10.      In the present case the Commission’s de minimis Notice of 2001 is also relevant. It reads as follows:

‘…

2.      In this notice the Commission quantifies, with the help of market share thresholds, what is not an appreciable restriction of competition under Article 81 [EC]. …

4.      In cases covered by this notice the Commission will not institute proceedings either upon application or on its own initiative. Where undertakings assume in good faith that an agreement is covered by this notice, the Commission will not impose fines. Although not binding on them, this notice also intends to give guidance to the courts and authorities of the Member States in their application of Article 81 [EC].

6.      This notice is without prejudice to any interpretation of Article 81 [EC] which may be given by the Court of Justice or the [General Court] …

7.      The Commission holds the view that agreements between undertakings which affect trade between Member States do not appreciably restrict competition within the meaning of Article 81(1) [EC]:

a)      if the aggregate market share held by the parties to the agreement does not exceed 10% on any of the relevant markets affected by the agreement, where the agreement is made between undertakings which are actual or potential competitors on any of these markets (agreements between competitors); …

11.      Points 7, 8 and 9 do not apply to agreements containing any of the following hardcore restrictions: …

…’

B –    National law

11.      In French law, the relevant provision is Article L 420-1 of the Code de commerce (Commercial Code) which basically sets out the same prohibition of anti-competitive agreements as Article 81 EC (now Article 101 TFEU) at Union level.

12.      In addition, Article L 464-6-1 of the Code de commerce incorporates the threshold values of the Commission de minimis notice and leaves the institution of proceedings to the discretion of the Competition Authority in the case of agreements of minor importance. (6) Therefore if the market shares of undertakings which are parties to an agreement are less than those referred in the abovementioned notice, the Competition Authority may decide not to continue proceedings.

III –  Facts and main proceedings

13.      The French State railway company SNCF wished to expand the sale of train tickets and travel over the internet and sought an experienced partner for that purpose. Its choice fell on Expedia, a company incorporated under US law specialising in the sale of travel services over the internet. In September 2001 SNCF and Expedia concluded a number of cooperation agreements and formed a joint subsidiary, GL Expedia, which in 2004 changed its name to Agence Voyages-sncf.com (Agence VSC). The website voyages-sncf.com, which until then had offered only information and the reservation and sale of train tickets over the internet, thereafter hosted the activities of the joint subsidiary and was expanded to offer, in addition to its initial services, the services of an online travel agency.
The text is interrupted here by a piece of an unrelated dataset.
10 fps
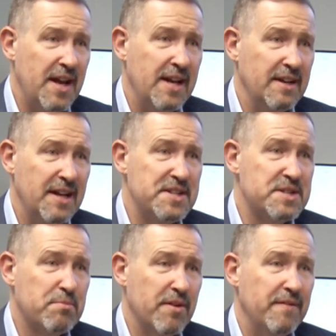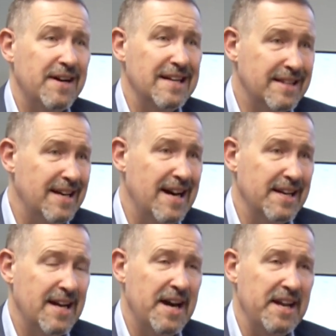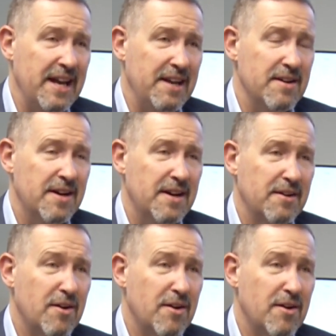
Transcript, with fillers: and let's provide that at a uh,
14.      Following a complaint by several competitors, the French Competition Authority found, by Decision No 09-D-06 of 5 February 2009, that SNCF and Expedia had engaged in anti-competitive practices prohibited by Article L 420-1 of the Code de commerce and by Article 81 EC. According to the referring court, the Competition Authority found that the course of action agreed upon by SNCF and Expedia had an anti-competitive object. By way of a penalty, the Competition Authority fined Expedia EUR 500 000 and SNCF EUR 5 000 000.
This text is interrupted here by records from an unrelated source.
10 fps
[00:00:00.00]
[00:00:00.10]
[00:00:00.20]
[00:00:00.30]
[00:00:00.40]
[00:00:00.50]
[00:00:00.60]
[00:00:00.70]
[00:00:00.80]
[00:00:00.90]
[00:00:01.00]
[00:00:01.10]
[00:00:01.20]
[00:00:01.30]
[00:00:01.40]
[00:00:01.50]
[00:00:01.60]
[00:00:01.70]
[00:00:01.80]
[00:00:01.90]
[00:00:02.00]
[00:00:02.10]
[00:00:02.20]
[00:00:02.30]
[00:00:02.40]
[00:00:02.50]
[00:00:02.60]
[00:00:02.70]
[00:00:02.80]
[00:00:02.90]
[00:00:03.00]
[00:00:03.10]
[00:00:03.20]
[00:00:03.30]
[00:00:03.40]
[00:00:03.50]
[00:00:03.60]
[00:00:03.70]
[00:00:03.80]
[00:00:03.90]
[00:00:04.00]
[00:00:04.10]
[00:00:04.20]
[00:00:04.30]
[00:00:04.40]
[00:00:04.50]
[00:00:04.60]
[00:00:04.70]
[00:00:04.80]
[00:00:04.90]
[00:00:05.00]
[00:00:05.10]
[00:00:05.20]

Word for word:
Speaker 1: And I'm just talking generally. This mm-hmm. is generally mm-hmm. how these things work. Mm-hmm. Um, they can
15.      In the administrative proceedings before the Competition Authority Expedia had argued, in essence, that the threshold figures of the Commission de minimis notice and the corresponding limits in Article L 464-6-1 of the Code de commerce had not been attained because of a calculation error. (7) Therefore, as the market share was not 10%, under Article 3(2) of Regulation No 1/2003 no penalty should have been imposed by the national authority because the de minimis notice prescribes when there is an appreciable restriction of competition within the meaning of Article 81 EC. On that point, it argued, national competition law must not be more stringent that European law.
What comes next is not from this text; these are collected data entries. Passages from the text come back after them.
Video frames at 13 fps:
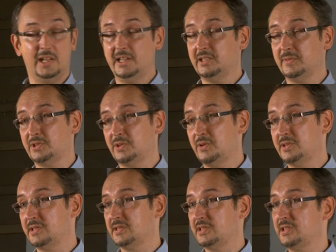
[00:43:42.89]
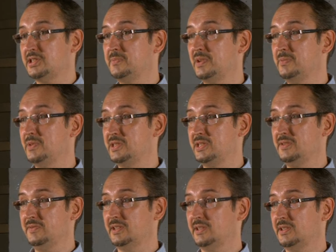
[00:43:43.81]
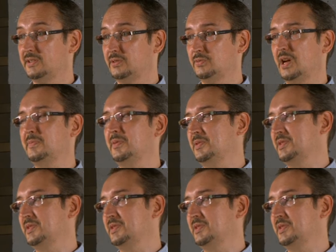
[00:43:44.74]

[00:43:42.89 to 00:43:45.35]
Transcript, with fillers: primitive, well, primitive forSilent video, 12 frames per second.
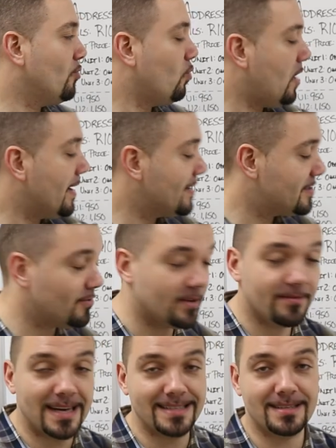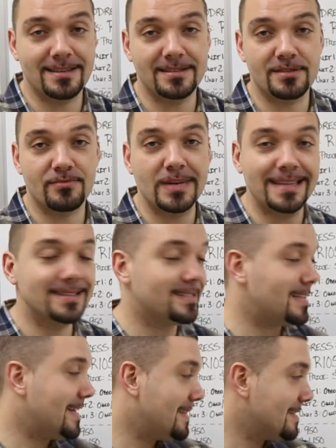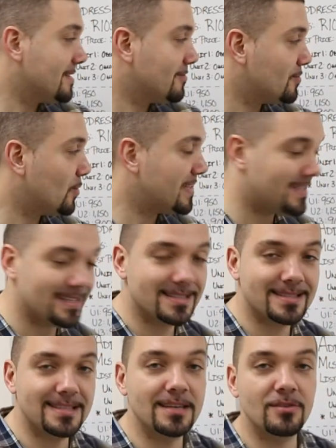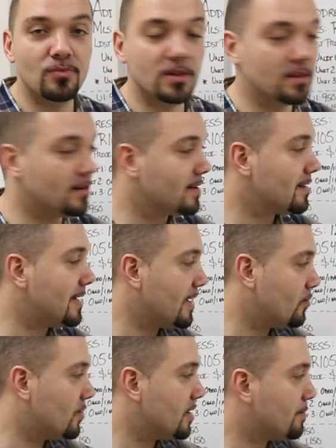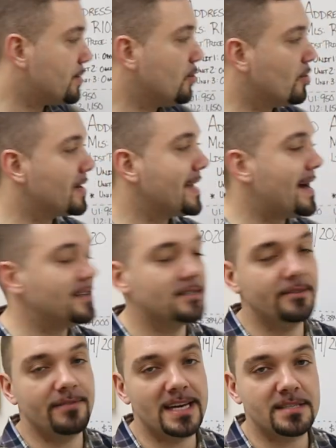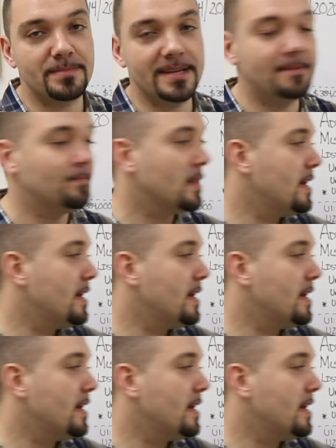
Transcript: you wanted to invest it into real estate, this is what this deal would look like with a pure cash investment.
16.      The Competition Authority rejected Expedia’s arguments, observing that Expedia and SNCF were competitors in the market for on-line services of travel agencies and that their market shares were more than 10%. In addition, the Competition Authority emphasised that the agreement between Expedia and SNCF had an anti-competitive object.

17.      Expedia appealed to the Cour d’appel, Paris, against the Competition Authority’s decision. That court did not consider directly the question of the calculation of the shares of Agence VSC in the market in question. That court’s judgment of 23 February 2010, referring to the use of the word ‘may’ in Article L 464-4-1 of the Code de commerce, states that proceedings may be brought in respect of cartels, and penalties may be imposed, even if the market-share thresholds are not attained. Provided that the conditions of Article 81 EC are fulfilled, which the Cour d’appel found to be the case here, Article 3(2) of Regulation No 1/2003 does not preclude the imposition of fines either.

18.      As a result of Expedia’s appeal on a point of law against that judgment, the case is now pending before the Cour de Cassation, (8) the referring court.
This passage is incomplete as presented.